Data entries:
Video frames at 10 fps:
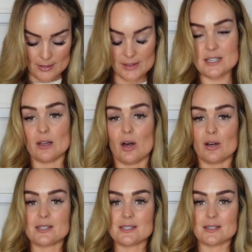There's a
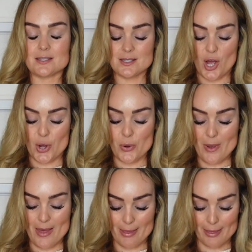lot,
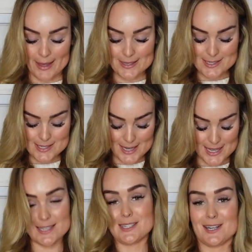so let's
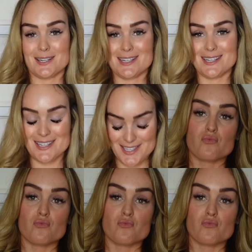get started.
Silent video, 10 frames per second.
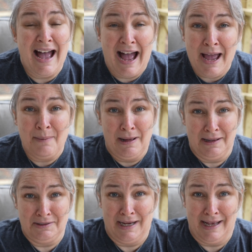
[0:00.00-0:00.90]
I
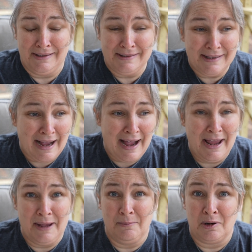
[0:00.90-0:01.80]
apologize. I
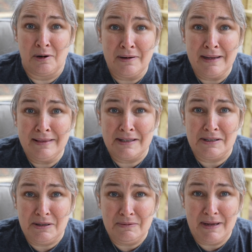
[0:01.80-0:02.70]
am learning
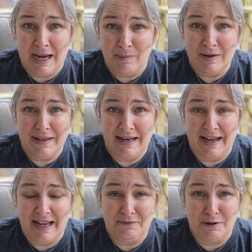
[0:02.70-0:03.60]
this new camera that
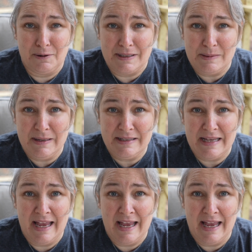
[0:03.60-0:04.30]
I got for Christmas,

WORK INSTRUCTIONS: Write the records out once more, exactly as they appear, with no pictures.

ANSWER TO THE EXERCISE:
Video frames at 10 fps:
There's a
lot,
so let's
get started.
Silent video, 10 frames per second.
[0:00.00-0:00.90]
I
[0:00.90-0:01.80]
apologize. I
[0:01.80-0:02.70]
am learning
[0:02.70-0:03.60]
this new camera that
[0:03.60-0:04.30]
I got for Christmas,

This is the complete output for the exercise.